Octobre 1998 : après quelques mois à travailler sur le code source libéré en mars 1998, l’équipe laisse tomber et se replie sur un nouveau projet, NGLayout (Next Generation Layout) qui deviendra Gecko.

Novembre 2000 : sous la pression d’AOL qui a racheté Netscape fin 1998, Netscape 6.0 sort. C’est une horreur et une erreur stratégique qui scelle le sort de la première guerre des navigateurs. Faudra que je revienne sur cette chose dans un billet dédié, tiens 🙂

5 Juin 2002 : la Suite Mozilla 1.0 sort enfin. Comme le projet d’origine, elle comprend le navigateur, le client courrier et forums, un client d’IRC et un éditeur de pages HTML.
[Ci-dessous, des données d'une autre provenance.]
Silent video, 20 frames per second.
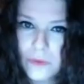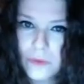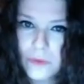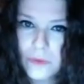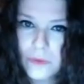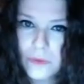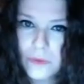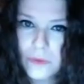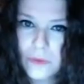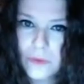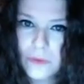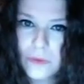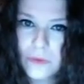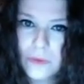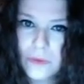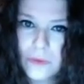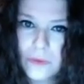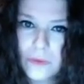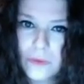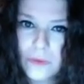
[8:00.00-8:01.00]

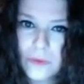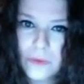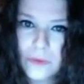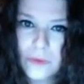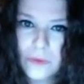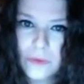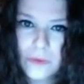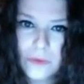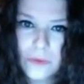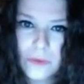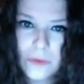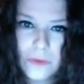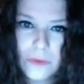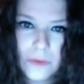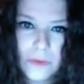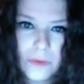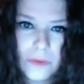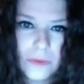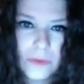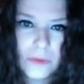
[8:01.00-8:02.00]

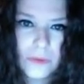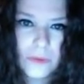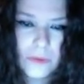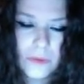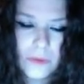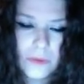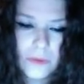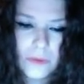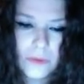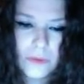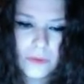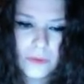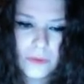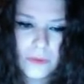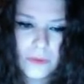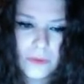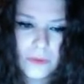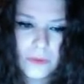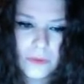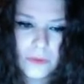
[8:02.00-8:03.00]

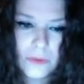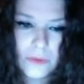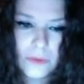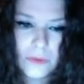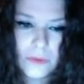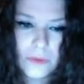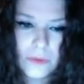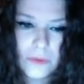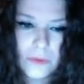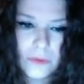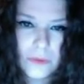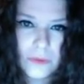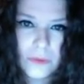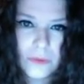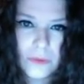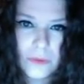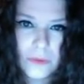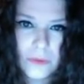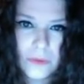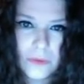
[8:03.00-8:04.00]

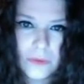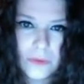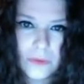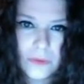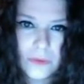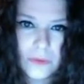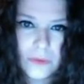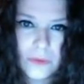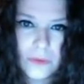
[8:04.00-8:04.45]
[no speech]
Septembre 2002 : un petit groupe de développeur décide de scinder le navigateur du reste du code de la suite. C’est le projet Phoenix qui vient de naître.

9 Novembre 2004 : Mozilla Firefox 1.0, descendant de Phoenix sort enfin.

Mars 2005 : la Fondation Mozilla décide ne plus travailler sur le code source de la suite pour se concentrer sur le duo Mozilla Firefox et Mozilla Thunderbird.

Juillet 2005 : le SeaMonkey Council annonce que la suite continuera de survivre sous le nom de SeaMonkey.

30 janvier 2006 : SeaMonkey 1.0 est publié.

Au moment où je rédige cet article, le 10 juillet 2017, la dernière version disponible de SeaMonkey est la version 2.46, sorti en décembre 2016.